High Mountains and Distant Roads: Pain Points and Prospects


Insurance products rely on the evolution of Third-Party Administrators (TPAs); both health management and TPA services are indispensable components of health insurance.


While TPAs have addressed the pain points of the health insurance industry, they themselves still face numerous challenges.


“The ceiling for traditional health insurance TPAs is relatively low; most of these companies lack investment in technology and find it difficult to leverage technology to provide genuine, effective support for their operations,” said Lu Min. He believes that next-generation health insurance technology presents high barriers in areas such as data, risk control, and automation. While there are some pioneers in the industry’s digitalization and automation, few companies have truly undergone the rigors of practical application, and the sector will inevitably undergo a process of survival of the fittest. “The overall improvement of the industry is a gradual process,” he stated.


Peng Xuan shares a similar view with Lu Min. He believes that the industry is currently mixed with good and bad players and highly unregulated, giving the impression that anyone can engage in TPA services. “The industry needs several years to mature before quality companies will emerge.”

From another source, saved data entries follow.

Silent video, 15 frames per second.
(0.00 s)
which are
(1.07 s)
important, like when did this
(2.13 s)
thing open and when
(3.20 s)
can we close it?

Although it also has many pain points, there is no doubt thatThe Prospects for Health Insurance TPAs Are Very Clear


Wang Yanhua believes that a platform akin to Alipay in the financial sector will emerge in the insurance industry. “As contemporary operational services continue to improve, the nature of insurers’ third-party service providers is changing. With operators becoming increasingly technology-driven and platform-oriented, they can move to the forefront and establish themselves as independent brands.”

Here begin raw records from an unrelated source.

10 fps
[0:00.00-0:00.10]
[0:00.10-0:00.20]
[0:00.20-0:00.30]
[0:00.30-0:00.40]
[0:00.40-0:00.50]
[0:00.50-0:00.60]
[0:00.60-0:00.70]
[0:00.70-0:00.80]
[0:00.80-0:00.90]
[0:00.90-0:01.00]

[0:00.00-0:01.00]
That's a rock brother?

Health insurance should not be limited to mere coverage; instead, it should provide comprehensive protection grounded in health. Establishing an ecosystem of “insurance + healthcare + health management” not only delivers a better insurance experience for policyholders but also maximizes the value of health insurance.


This ecological integration is precisely the “"A Place to Put One's Skills to Use"“。


Sequoia Capital has made a decisive move in the health insurance TPA sector.


(We extend our sincere gratitude to the following enterprises and institutions for their invaluable assistance during the interviews for this article:Miao Health, Nuanwa Technology, Yuanxin Technology, Yingshi Health, Mingde Actuarial Consulting Company, Yuguo Doctor, Magnesium Health, Pugongying, Beijing Financial Street Insurance Brokerage, Nuohui Medical, Jianyibao, Sunshine Ronghui Capital。)